Over the years, the music of Mice Parade has gained in lightness and contrast, evolving from post rock to airy pop, with a greater emphasis given to acoustic instruments, vocals and melodies. Yet, the essence of the band is as alive today as it was when New York-based Adam Pierce first appeared as Mice Parade back in 1997. Having moved away from New York to the country where he built his studio and began work on the follow up to 2005’s Bem-Vinda Vontade, Pierce delivers a superb collection of pastoral experimental pop music.

This eponymous Mice Parade album, Pierce’s fifth for Fat-Cat and his eighth under this particular banner, continues on the footprints of Obrigado Saudade (2004) and Bem-Vinda Vontade, but in true Mice Parade style, Pierce develops here a singular set of components and ambiences and applies them to refine his personal blend of pop.

Once again, Pierce has enrolled the help of a few friends, including regulars such as former Múm vocalist Kristin Anna Valtysdottor, whose diaphanous vocals give Double Dolphins On The Nickel its fragile undertones, while HiM’s Doug Scharin, Dylan Group co-member Dylan Cristy, Jay Israelson and Dan Lippel bolster the live formation and give this album a lived-in feel.

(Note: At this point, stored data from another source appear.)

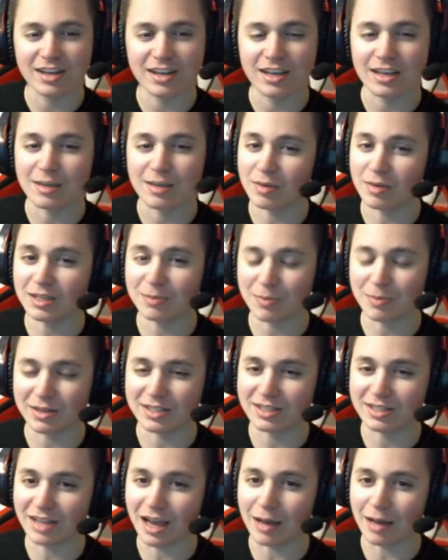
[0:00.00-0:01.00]
He must be
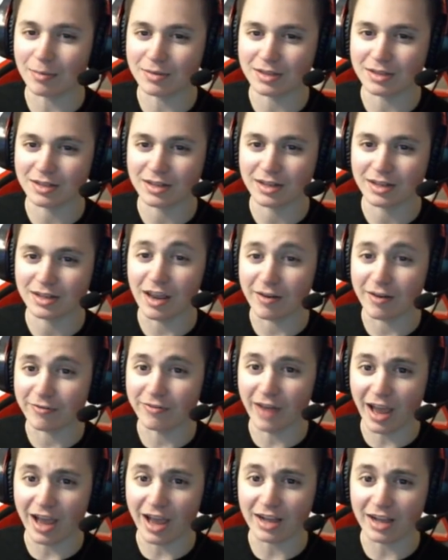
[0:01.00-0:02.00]
stopped, and
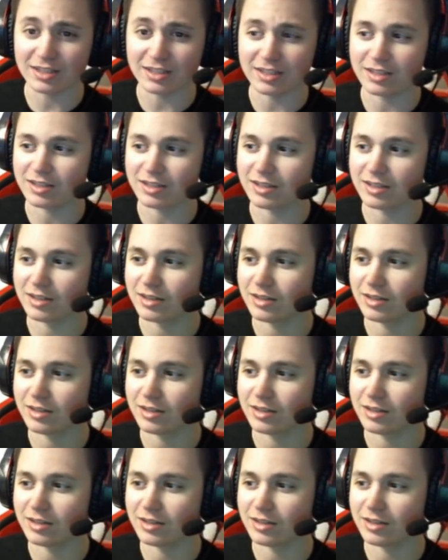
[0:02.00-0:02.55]
fast.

Laetitia Sadier, of Stereolab fame, also drops in on the stellar Tales Of Las Negras, her deadpan voice wrapped loosely around Pierce’s breezy murmurs while crystalline electric piano and shimmering acoustic guitars provide a rich backdrop to what is undeniably the highlight of this album. Similar brushes are applied on Swing and Circle None, and to a lesser extend on Double Dolphins On The Nickel and Satchelaise, each time revealing slightly different textures and atmospheres. The elegant layerings of acoustic and loose electric drapes of Swing in particular contribute to create a subtle evocative piece and symbolises the dreamy side of Pierce’s work.

Elsewhere, Pierce crafts more upfront and energetic songs. The album opens with vivid éclats of electric guitars and drums which are progressively tempered toward the end. While slightly calmer, Snow also displays some sharp electric angles, at times evoking the foggy ambience of shoegaze. The album closes with the beautifully contrasted The Night After Fiction, on which acoustic and electric guitars arch over an explosion of instruments while Pierce’s voice retreats toward the back of the mix.

This latest Mice Parade offering continues to affirm Adam Pierce as one of Fat-Cat’s most consistent artists. While he certainly relies on a formula which he has been refining for a few years now, Pierce manages to keep his music fresh and imaginative by branching out and applying new phrases and revisiting old ones. The result is possibly Pierce’s most confident and lavish records to date.